Since the “Golden Age” of advertising and marketing (think Mad Men), a lot has changed. Advertising and marketing are no longer purely focused on creativity and ingenuity in reaching your audience.
Today’s market is saturated with people and messages, leading to an acute need for more direction than just a dream and a sheet of paper. Every day, we’re challenged to make meaningful observations and turn those observations into something tangible.
In the 21st century’s lightning-fast digital environment, marketing and advertising have become increasingly scientific. It’s not just about the thrill of the chase anymore. It truly is a numbers game.
So the more effectively we can turn our quantitative observations in qualitative data, the more smoothly and effectively we can plan, monitor and adjust our efforts. But how exactly do we turn these abstract observations into hard numbers, and how can we use these numbers to better ourselves as marketers?
Quantitative vs. Qualitative Data
In the digital marketing realm, qualitative data and quantitative data play distinct roles. They’re both valuable, as they both provide needed insight into how we’re performing and how we can perform better.
Essentially, quantitative data provides us with what our audiences are doing. Qualitative data helps to explain why, giving us the opportunity to approach information formulaically and without dispute.
Step 1: Identify Your Specific Goals
Your technique for assigning quantitative values to your qualitative data will depend on what you’re working with and what you’re trying to accomplish. For this scenario, let’s say you’re looking to analyze your performance on social media, with the end goal of figuring out which posts have elicited the most positive emotional response from your audience.
We know that emotion is a key driving force in consumer behavior. So you can use this data to hone your messages and pull just the right heart string you need to keep your strategy effective and pertinent to your brand.
Step 2: Assign Everything a Number
We can’t have quantitative data without numbers, right? Sure, your social media posts have likes, shares, and comments. These are all quantifiable and great for seeing the activity you’re getting. But how to gauge emotional responses?
Take a look at your comments. Create a rating scale for emotional responses and categorize the content of each comment into its best-suited interval. Try a Likert scale (you know, the kind you find in questionnaires where you select from choices like: strongly agree, agree, neutral, disagree, strongly disagree).
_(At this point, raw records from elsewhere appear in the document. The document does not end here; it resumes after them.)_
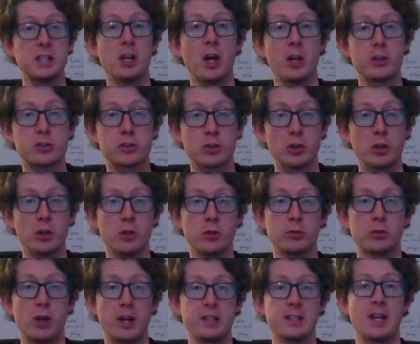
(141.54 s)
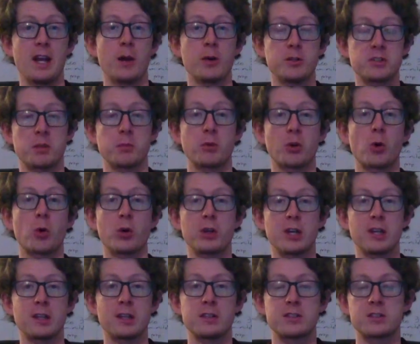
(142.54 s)
not true right now as I'm
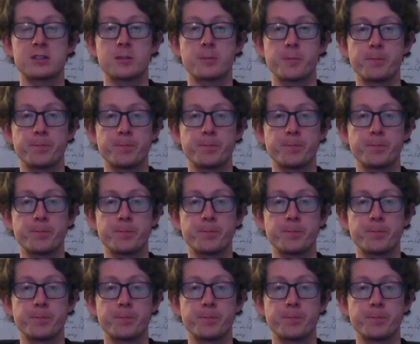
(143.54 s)
recording this.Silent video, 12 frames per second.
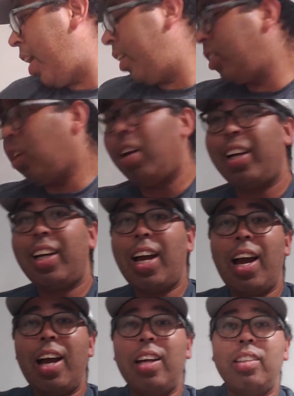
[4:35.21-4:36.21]
is all I
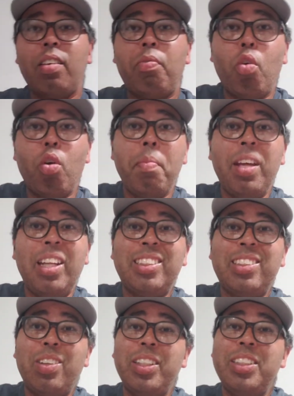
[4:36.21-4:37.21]
got, 4 minutes,
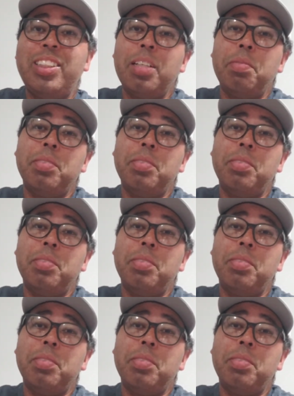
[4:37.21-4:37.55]
3710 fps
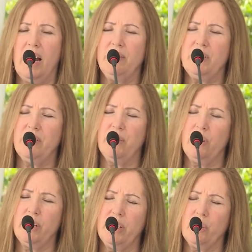I've
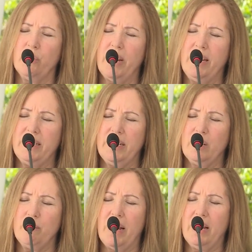devoted a great
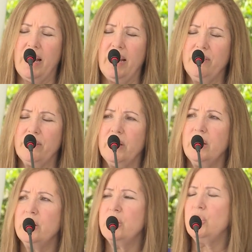deal of my life
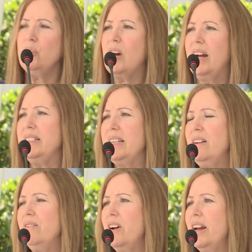to
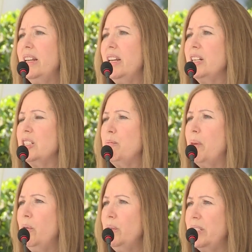identifying and
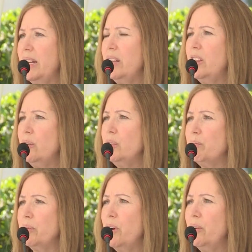exposing
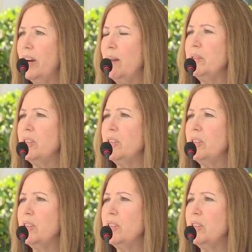those programs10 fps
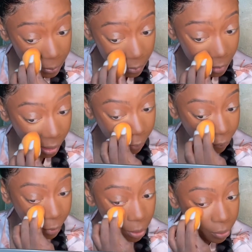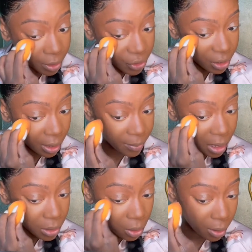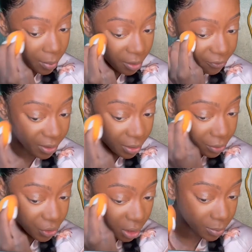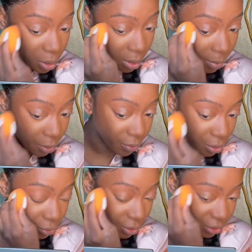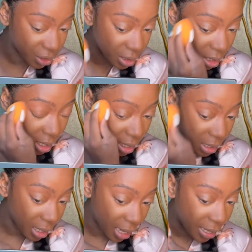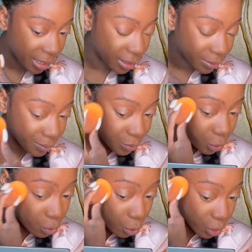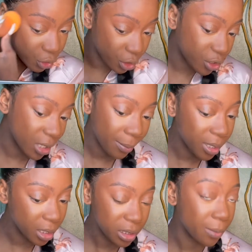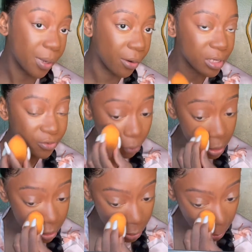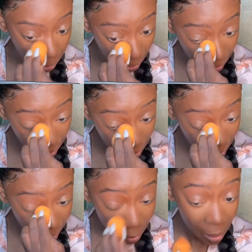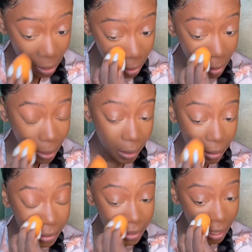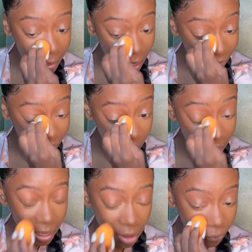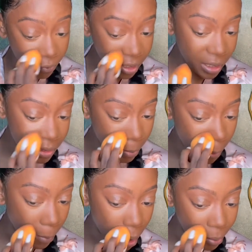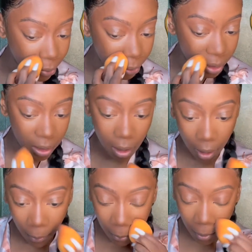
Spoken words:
like real Christian? I'm not talking about fake Christian. I'm talking about real Christian. Like, you go to church not because your parents force you. Because I feel like I've witnessed my mom growing up.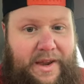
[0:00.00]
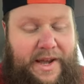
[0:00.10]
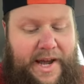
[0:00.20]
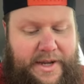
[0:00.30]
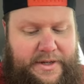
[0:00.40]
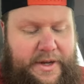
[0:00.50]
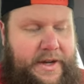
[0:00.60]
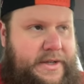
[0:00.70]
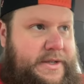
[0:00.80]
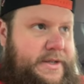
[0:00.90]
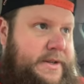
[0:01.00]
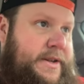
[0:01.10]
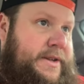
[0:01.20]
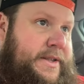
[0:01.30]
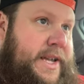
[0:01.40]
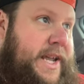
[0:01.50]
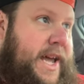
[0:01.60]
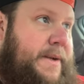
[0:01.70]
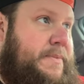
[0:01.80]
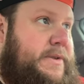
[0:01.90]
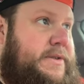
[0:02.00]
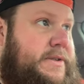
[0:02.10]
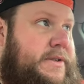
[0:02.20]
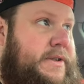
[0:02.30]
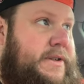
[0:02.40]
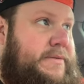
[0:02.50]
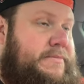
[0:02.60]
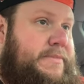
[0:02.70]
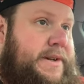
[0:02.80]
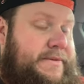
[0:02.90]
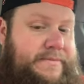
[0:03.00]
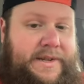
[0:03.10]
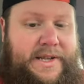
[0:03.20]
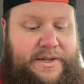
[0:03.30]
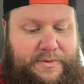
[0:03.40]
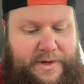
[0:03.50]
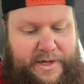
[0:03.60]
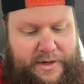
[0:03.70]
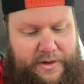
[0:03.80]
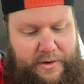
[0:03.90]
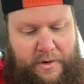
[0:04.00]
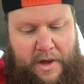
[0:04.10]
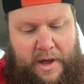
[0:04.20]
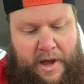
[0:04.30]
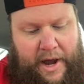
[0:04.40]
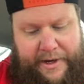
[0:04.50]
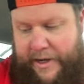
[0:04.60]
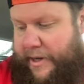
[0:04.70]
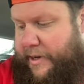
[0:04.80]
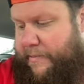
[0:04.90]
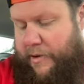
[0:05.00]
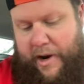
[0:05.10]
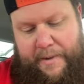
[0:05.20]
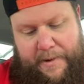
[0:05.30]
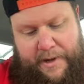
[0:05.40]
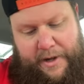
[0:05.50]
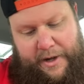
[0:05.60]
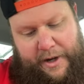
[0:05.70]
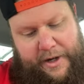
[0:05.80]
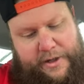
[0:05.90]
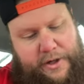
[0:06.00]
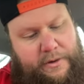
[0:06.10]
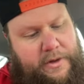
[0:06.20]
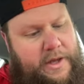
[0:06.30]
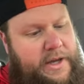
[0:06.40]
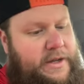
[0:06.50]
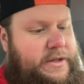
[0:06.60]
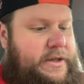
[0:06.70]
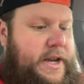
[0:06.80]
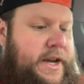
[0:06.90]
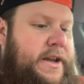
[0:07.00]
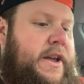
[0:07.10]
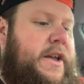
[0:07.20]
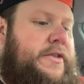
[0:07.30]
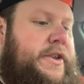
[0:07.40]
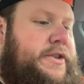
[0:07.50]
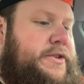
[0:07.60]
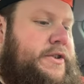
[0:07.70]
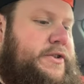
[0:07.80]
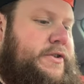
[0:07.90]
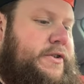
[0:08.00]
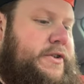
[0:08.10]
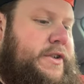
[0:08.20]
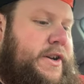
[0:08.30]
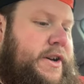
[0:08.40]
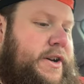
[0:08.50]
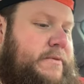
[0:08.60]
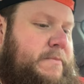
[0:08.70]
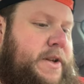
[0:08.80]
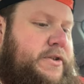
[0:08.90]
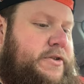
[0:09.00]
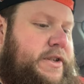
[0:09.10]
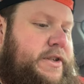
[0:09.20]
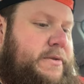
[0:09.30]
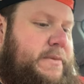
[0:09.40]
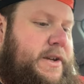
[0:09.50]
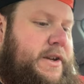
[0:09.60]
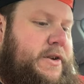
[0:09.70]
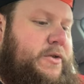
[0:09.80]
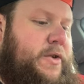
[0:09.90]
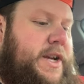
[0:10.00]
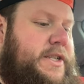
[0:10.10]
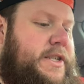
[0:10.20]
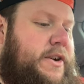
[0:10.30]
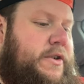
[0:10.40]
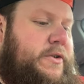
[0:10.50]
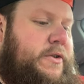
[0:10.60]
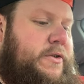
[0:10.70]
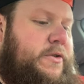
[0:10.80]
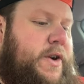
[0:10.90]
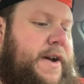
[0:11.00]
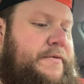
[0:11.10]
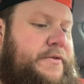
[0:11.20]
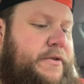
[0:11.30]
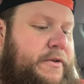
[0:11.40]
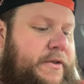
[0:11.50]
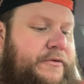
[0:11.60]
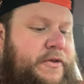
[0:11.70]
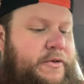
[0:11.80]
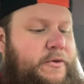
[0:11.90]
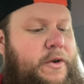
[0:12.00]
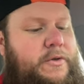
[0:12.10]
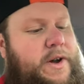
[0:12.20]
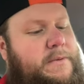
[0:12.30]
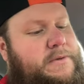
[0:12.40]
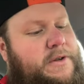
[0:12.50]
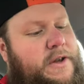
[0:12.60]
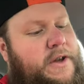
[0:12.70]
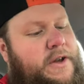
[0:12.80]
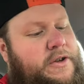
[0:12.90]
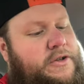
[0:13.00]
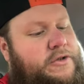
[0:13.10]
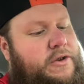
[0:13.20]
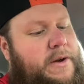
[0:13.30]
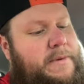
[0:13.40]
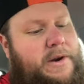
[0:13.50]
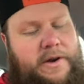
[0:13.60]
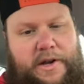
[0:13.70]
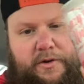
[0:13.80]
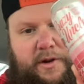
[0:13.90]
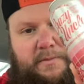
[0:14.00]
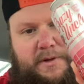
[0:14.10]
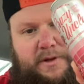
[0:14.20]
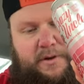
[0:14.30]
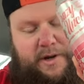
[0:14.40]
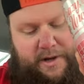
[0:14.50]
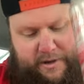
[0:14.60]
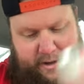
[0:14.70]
kind of sucks uh, that it happens, uh, but it is what it is. So I did end up grabbing uh, two things. I This just looked uh, interesting to me. Crazy Uncle Craft Soda for grown-ups, strawberry cream soda.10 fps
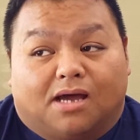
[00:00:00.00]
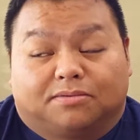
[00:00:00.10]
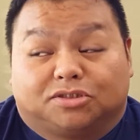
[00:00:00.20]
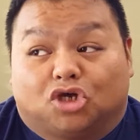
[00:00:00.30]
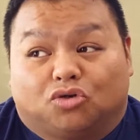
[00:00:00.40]

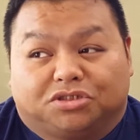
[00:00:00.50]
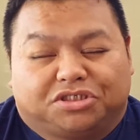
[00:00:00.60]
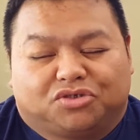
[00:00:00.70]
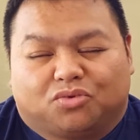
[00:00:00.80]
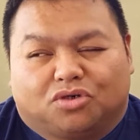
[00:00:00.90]
Um, so
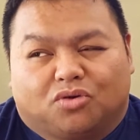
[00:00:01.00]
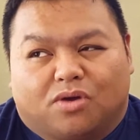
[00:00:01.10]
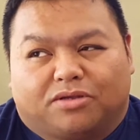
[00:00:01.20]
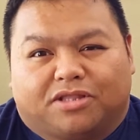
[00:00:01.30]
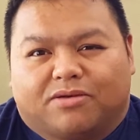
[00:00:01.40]
just a real
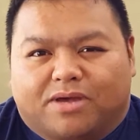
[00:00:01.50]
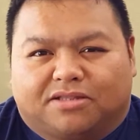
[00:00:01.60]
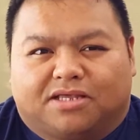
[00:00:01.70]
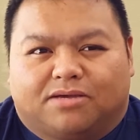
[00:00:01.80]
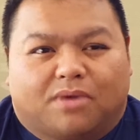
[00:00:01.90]
quick thing
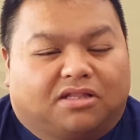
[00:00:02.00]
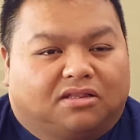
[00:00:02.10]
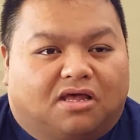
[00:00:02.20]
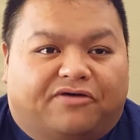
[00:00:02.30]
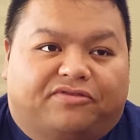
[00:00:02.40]
about them. I
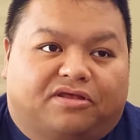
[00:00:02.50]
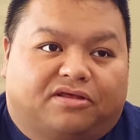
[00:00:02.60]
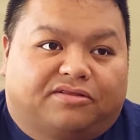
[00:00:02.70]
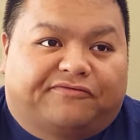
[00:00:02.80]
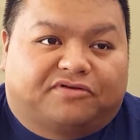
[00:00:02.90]
loved
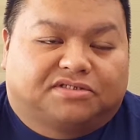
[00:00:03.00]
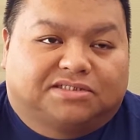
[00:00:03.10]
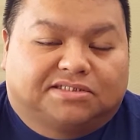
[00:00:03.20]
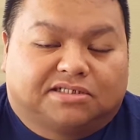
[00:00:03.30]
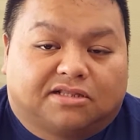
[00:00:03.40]
uh, the first
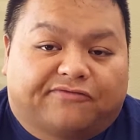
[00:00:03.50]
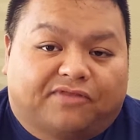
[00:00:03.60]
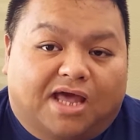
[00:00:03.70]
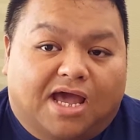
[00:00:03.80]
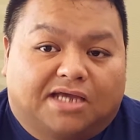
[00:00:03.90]
season of The
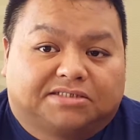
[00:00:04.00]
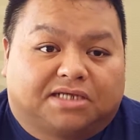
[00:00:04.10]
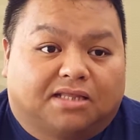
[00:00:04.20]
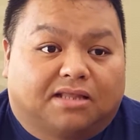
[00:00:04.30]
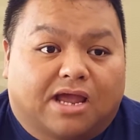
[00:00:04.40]
Flash,
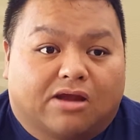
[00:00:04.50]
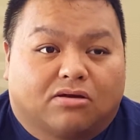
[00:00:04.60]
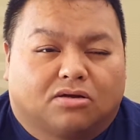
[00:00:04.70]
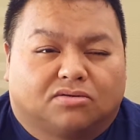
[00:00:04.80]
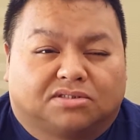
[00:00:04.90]
and The
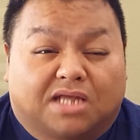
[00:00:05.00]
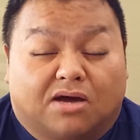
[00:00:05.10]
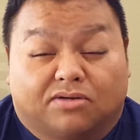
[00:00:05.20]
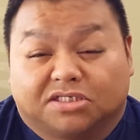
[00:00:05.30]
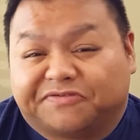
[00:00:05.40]
Arrow is
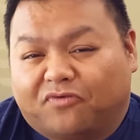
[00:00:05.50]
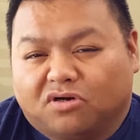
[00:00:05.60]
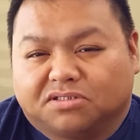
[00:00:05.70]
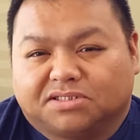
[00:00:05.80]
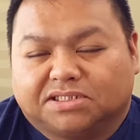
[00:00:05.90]
now in its
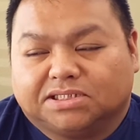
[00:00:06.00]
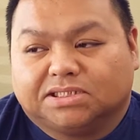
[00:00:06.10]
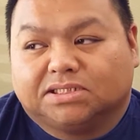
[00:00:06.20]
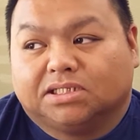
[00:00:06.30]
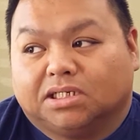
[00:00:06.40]
fourth
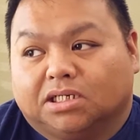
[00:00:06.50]
season.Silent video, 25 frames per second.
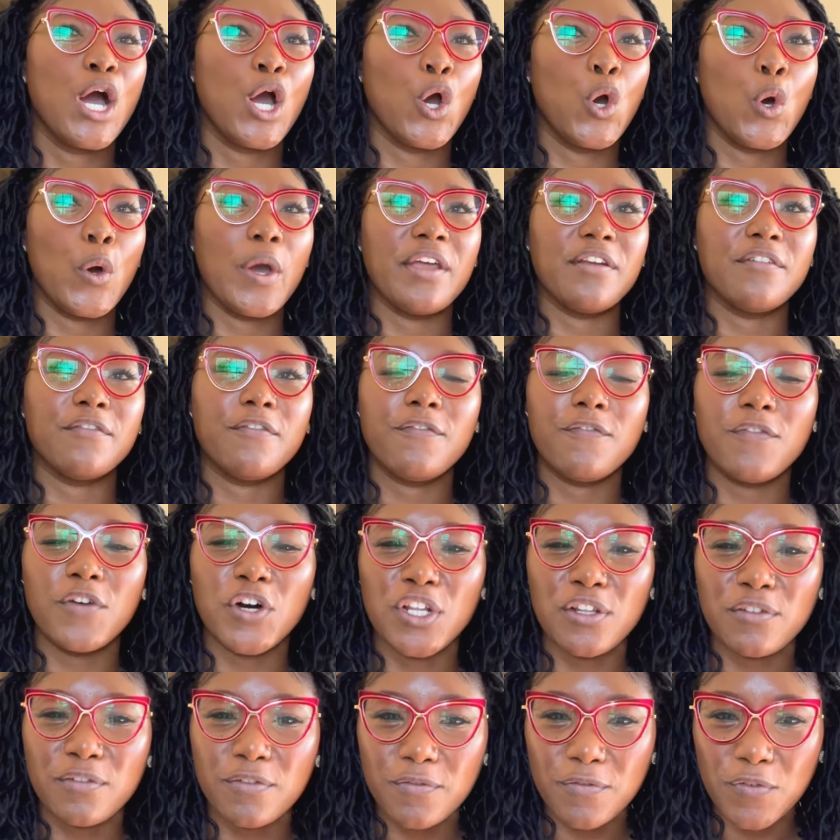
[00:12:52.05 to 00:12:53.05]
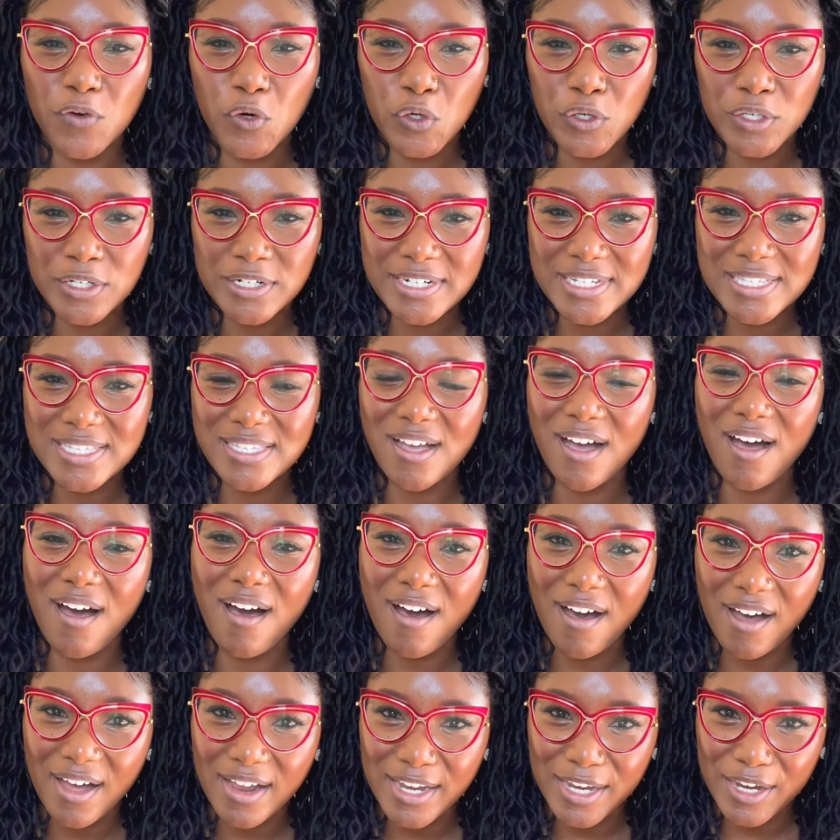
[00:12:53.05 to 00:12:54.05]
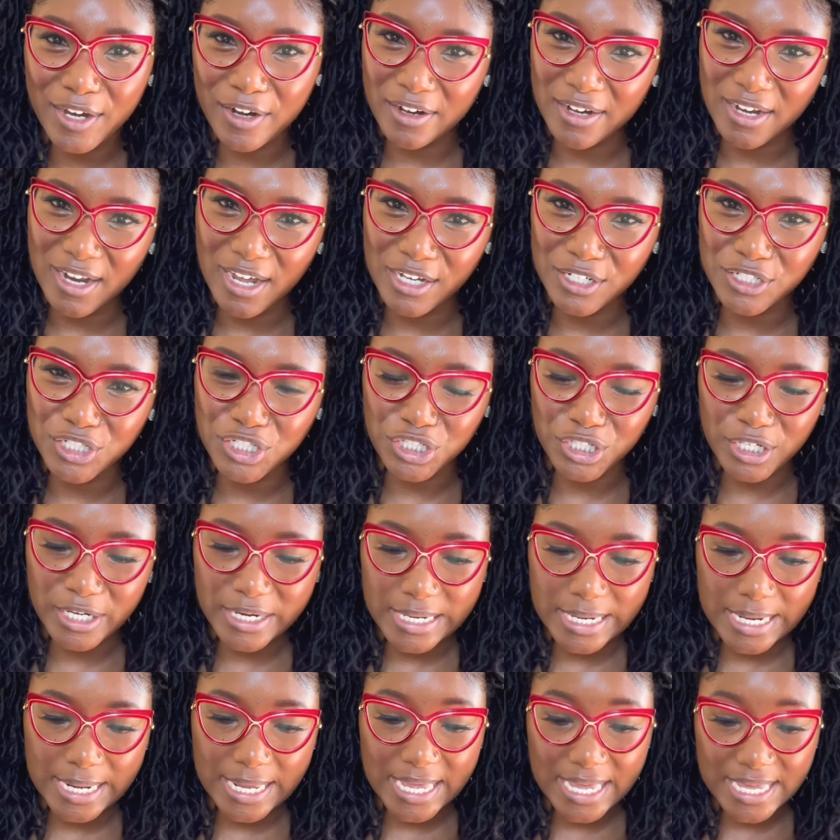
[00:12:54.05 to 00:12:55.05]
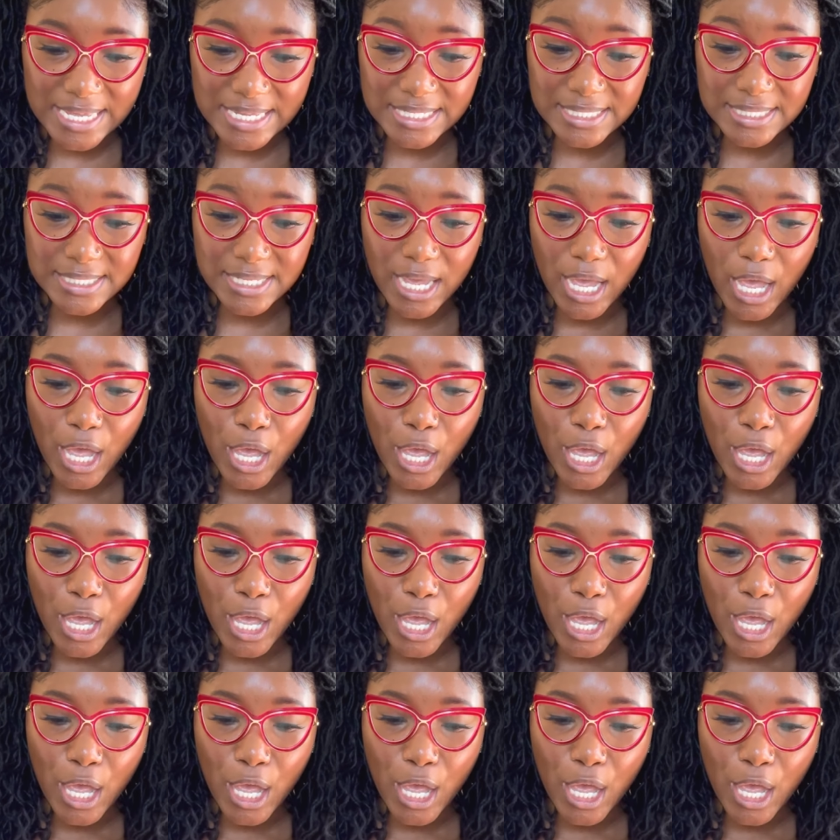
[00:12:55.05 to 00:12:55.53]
going full force on your lock journey is,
Continuous scales (1-10) also work.
So for example: rate all comments for emotional content on a scale of 1 to 5: 1 being a negative emotional reaction, 3 being a neutral emotional reaction, and 5 being a positive emotional reaction.
Step 3: Make Like a Data Accountant and Crunch Those Numbers!
Building off our numerical Likert scale from 1 to 5, we can create averages for each of our social media posts. This is where our standard algebra comes in (you haven’t forgotten algebra, have you?).
After you’ve assigned a numerical value to each comment, add up your numbers. Let’s say out of 5 comments, you’ve received:
- 3 comments that rate 5 (very positive emotional response)
- 1 comment that rates 3 (neutral)
- 1 comment that rates 1 (very negative)
That adds up to 19 total “points” out of the potential 25 total points. Divide 19 by 25, giving you 0.76 out of 1. This means that essentially, your post got a grade of 76%. More importantly, this means that you’ve built a rating system that you can use to grade all of your posts.
Step 4: Scale and Apply to All Your Efforts
Of course, this scale is useless unless it’s applied to everything you’re looking to measure. By sizing up and grading all of your posts on one social media channel or across several channels, you can get a better idea of the kind of “rise” you’ve been getting from different interactions with your audience.
Keep in mind that there will always be imperfections in turning your quantitative data into qualitative data. The important thing to keep in mind is that you’ve created a scalable system that gives you tangible results.